Точно так сейчас менялась Изнанка Мадам. Ее загнали в угол, и она это знала. Все худшее, что в ней было, сейчас закручивалось в смертоносный шторм. Ви стоило огромных усилий не выпустить его сейчас. Рано.
– Мадам, за пятнадцать лет существования вашего шоу его репутация была безупречна.
– Благодарю вас, мистер…
Голос из зала перебил ее на полуслове:
– Но сейчас о вашем шоу в Фирбси ходят пугающие слухи. Говорят, в подвалах вы держите демона, которого под личиной человека выводите на сцену и спускаете на невинных, неугодных театру людей. Это необходимо остановить.
Шепотки стали громче. Морщины на немолодом лице Мадам – резче. Только сейчас Ви понял, что, когда увидел свою мучительницу впервые, ее лица почти не коснулся возраст.
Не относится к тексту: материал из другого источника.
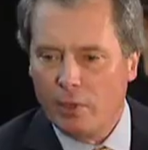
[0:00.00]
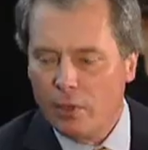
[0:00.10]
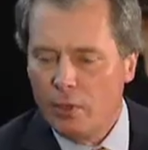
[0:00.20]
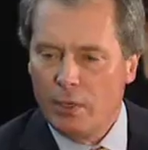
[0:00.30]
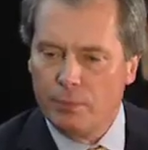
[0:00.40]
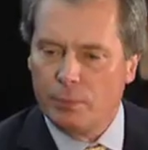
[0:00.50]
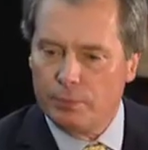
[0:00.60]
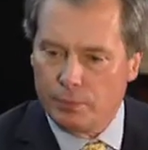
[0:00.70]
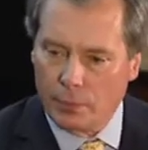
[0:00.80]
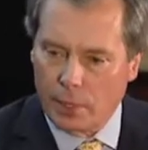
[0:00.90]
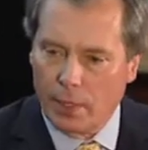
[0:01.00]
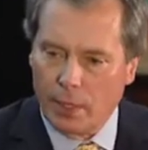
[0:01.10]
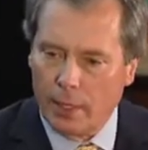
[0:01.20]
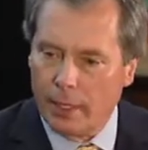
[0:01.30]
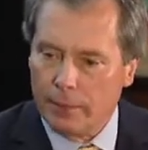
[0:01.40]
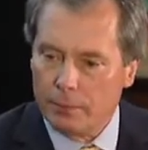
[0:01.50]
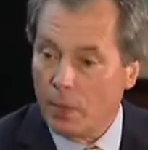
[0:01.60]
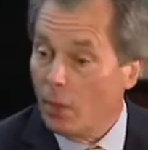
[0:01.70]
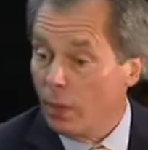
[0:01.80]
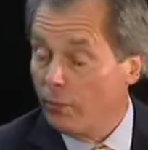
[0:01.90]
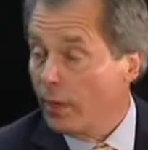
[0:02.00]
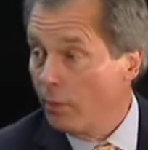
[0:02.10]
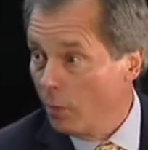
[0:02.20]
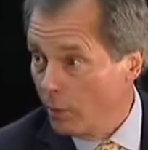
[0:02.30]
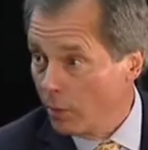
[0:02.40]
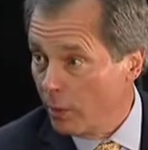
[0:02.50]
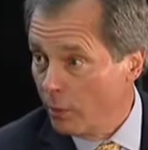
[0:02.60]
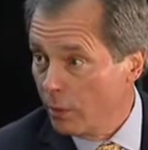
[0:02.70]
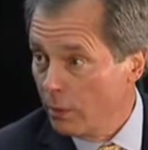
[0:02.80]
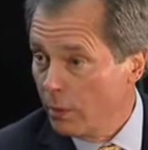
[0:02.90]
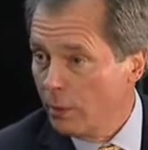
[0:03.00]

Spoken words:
included all of our enrollment growth,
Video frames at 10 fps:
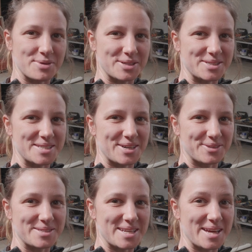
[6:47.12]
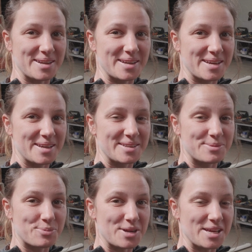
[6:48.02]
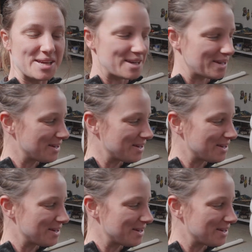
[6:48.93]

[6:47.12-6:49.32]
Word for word: because the old seat is pretty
Теперь же старость отпечаталась на нем морщинами, въевшимися в кожу, как яд – в душу этой испорченной женщины.
– Люди гибнут, Мадам. Без всяких причин.
– Мне жаль, – она абсолютно неискренне пожала плечами. – Однако не понимаю, к чему вы ведете эту беседу, мистер Эрмингтон. В моих подвалах чудовищ нет. Хотите проверить?
– Ваше чудовище стоит за кулисами, – припечатал городской управляющий, и публика изумленно охнула.
Ви показалось, будто каждый лучик света в этом зале стянулся к нему. Все взгляды были прикованы к нему. Все желали и боялись.
И пускай сейчас видеть Ви могли только другие артисты и Мадам, что метнула за кулисы ошалелый взгляд, он все равно чувствовал себя королем сцены. Он гордо расправил плечи и в холодной надменности вскинул подбородок. Шагнул к границе света и тени, сцены и кулис… Но один из громил-охранников заломил Ви руки и едва не толкнул на колени.
– Куда? Мадам не объявляла твой выход.
Амбал склонился слишком близко к уху Ви. Он скривился и подумал, что проще помереть, чем продолжать терпеть вонючее дыхание, обжигающее щеку. Гадость.
– Сгинь, – процедил Ви и попытался высвободить онемевшие запястья.
– Зазнался? Чувствуешь себя красавцем среди уродов, Вильгельм?
Золотые глаза широко распахнулись. Он так давно не слышал своего настоящего имени, что сейчас оно было подобно ножу, загнанному под ребра.